-- DATA PROVIDED follows --

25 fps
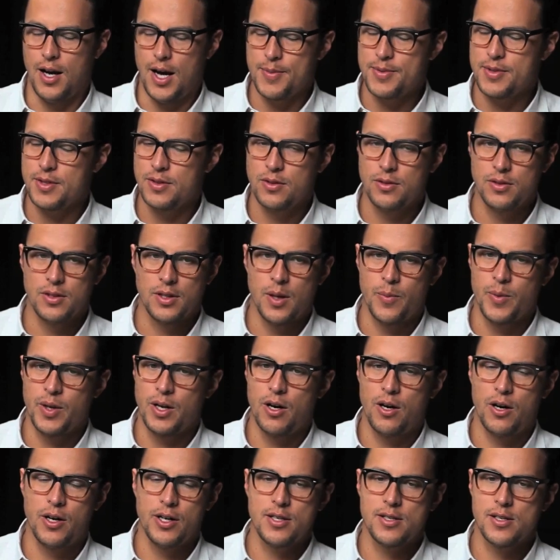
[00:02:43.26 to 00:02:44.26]
Absolutely. I mean,
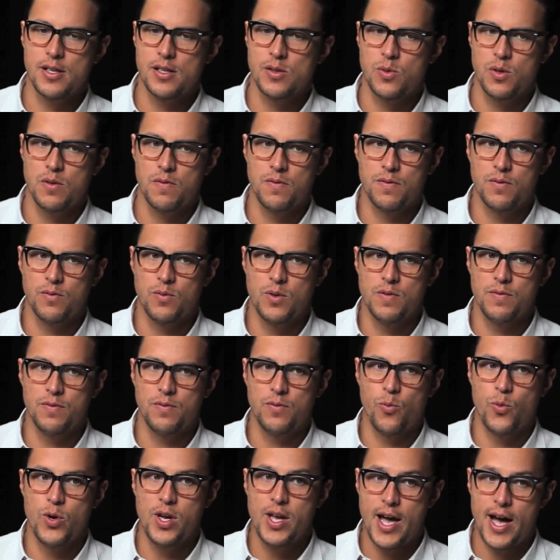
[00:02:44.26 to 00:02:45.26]
already since
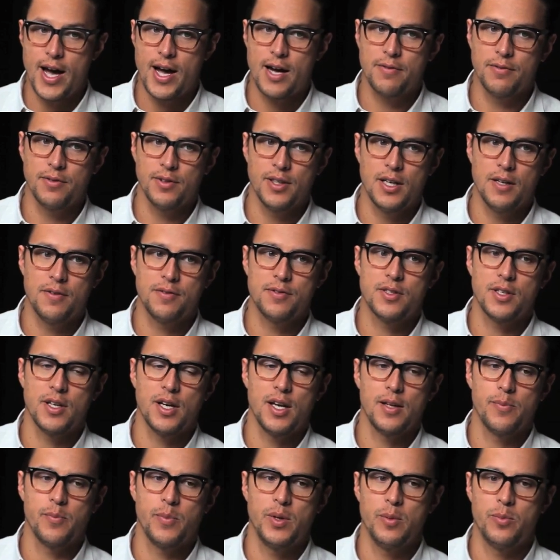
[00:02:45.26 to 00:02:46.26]
we have left,
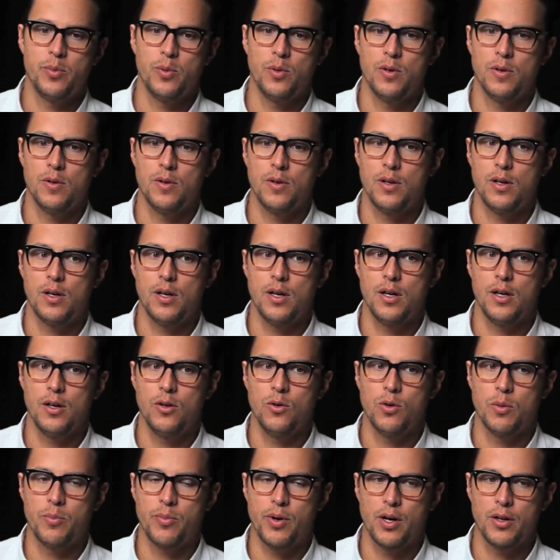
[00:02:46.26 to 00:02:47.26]
and people
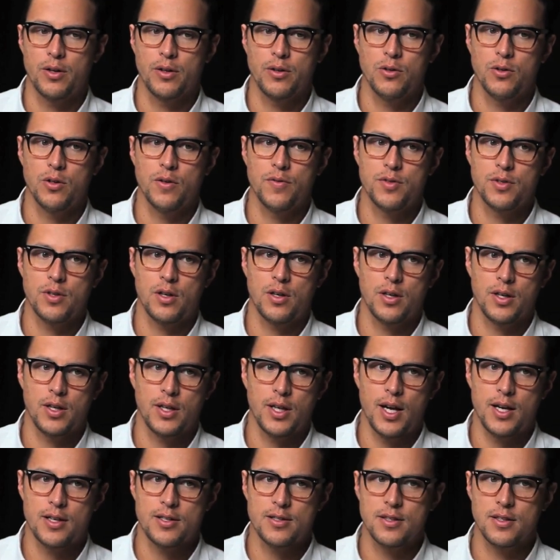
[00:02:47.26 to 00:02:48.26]
who are part of the crew have started
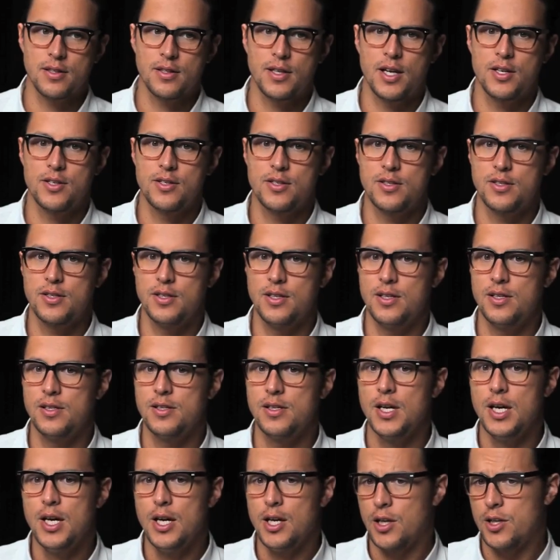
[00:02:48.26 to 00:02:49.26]
casting agencies,
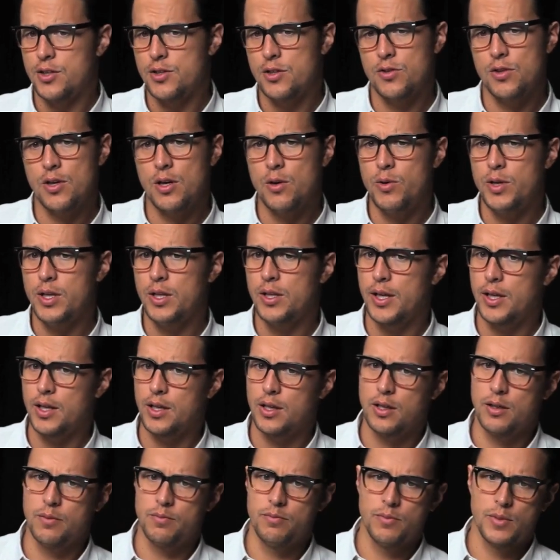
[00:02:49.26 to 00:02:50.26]
because there's already like
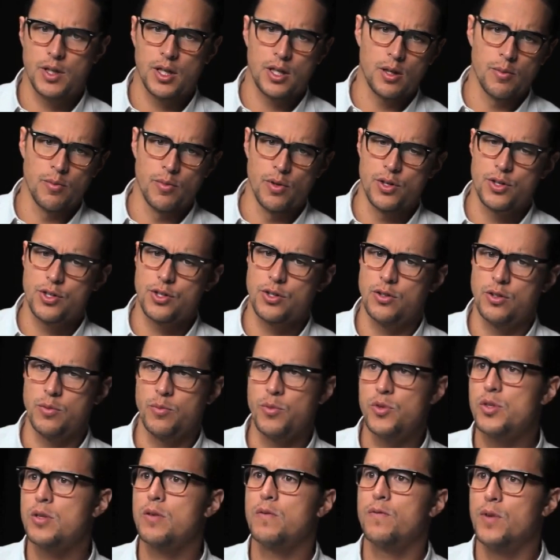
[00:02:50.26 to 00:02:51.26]
a commercial and
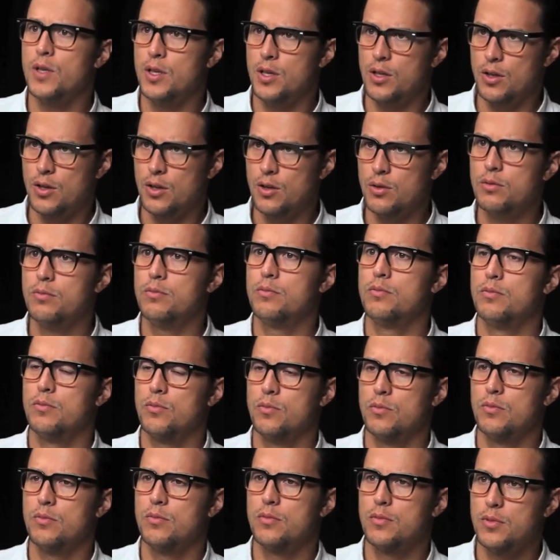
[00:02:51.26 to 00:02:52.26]
music video
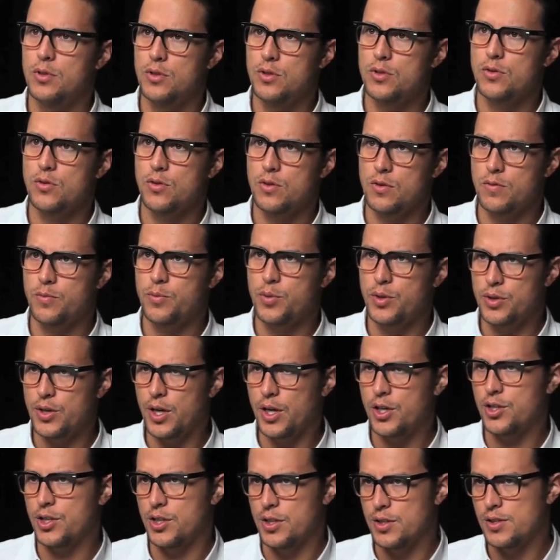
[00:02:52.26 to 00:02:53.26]
sort of
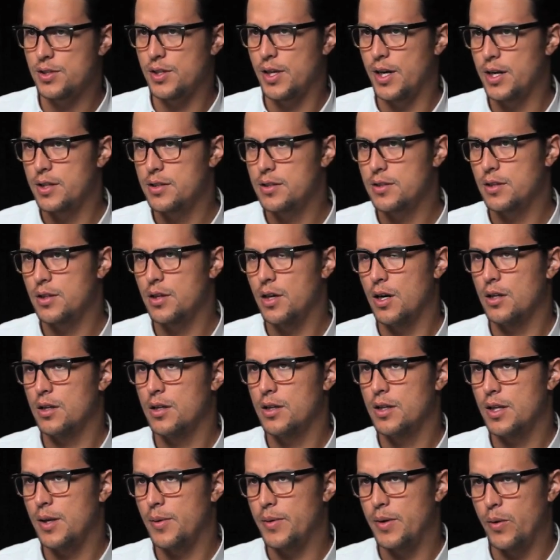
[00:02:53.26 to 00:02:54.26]
production side to
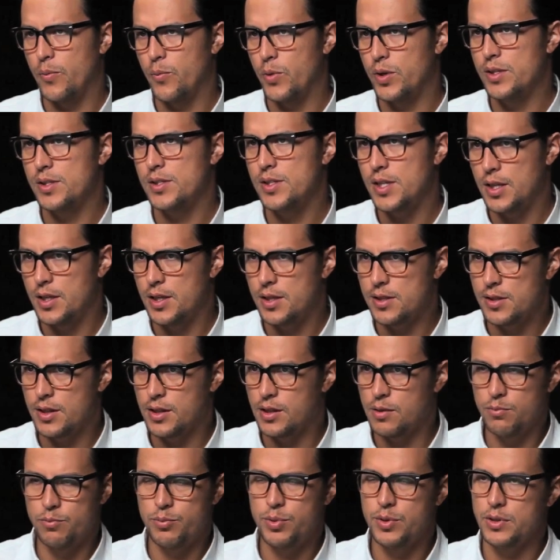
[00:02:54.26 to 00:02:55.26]
Ghana. I wouldn't say that it's like
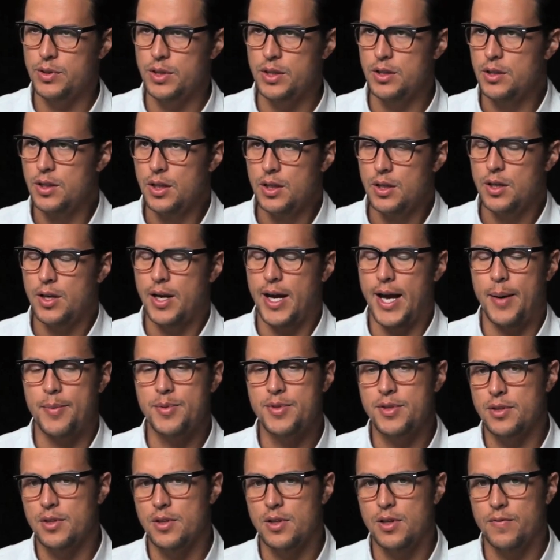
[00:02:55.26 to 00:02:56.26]
completely
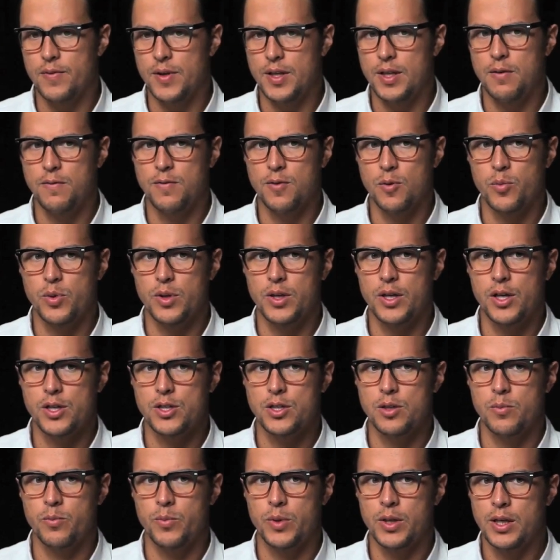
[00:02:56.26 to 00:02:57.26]
absent of any film
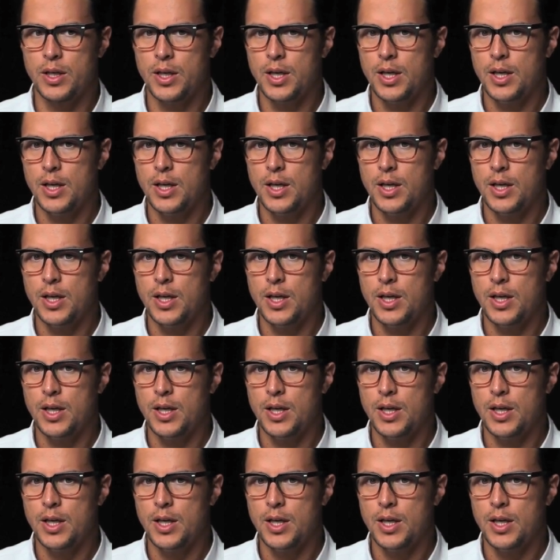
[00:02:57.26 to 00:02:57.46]
production, but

-- DATA PROVIDED concluded --

TO DO: Exclude all pictures and reproduce verbatim the lines running from the line that contains "[00:02:52.26 to 00:02:53.26]" to the end of the data above, both ends included.

TASK SOLUTION:
[00:02:52.26 to 00:02:53.26]
sort of
[00:02:53.26 to 00:02:54.26]
production side to
[00:02:54.26 to 00:02:55.26]
Ghana. I wouldn't say that it's like
[00:02:55.26 to 00:02:56.26]
completely
[00:02:56.26 to 00:02:57.26]
absent of any film
[00:02:57.26 to 00:02:57.46]
production, but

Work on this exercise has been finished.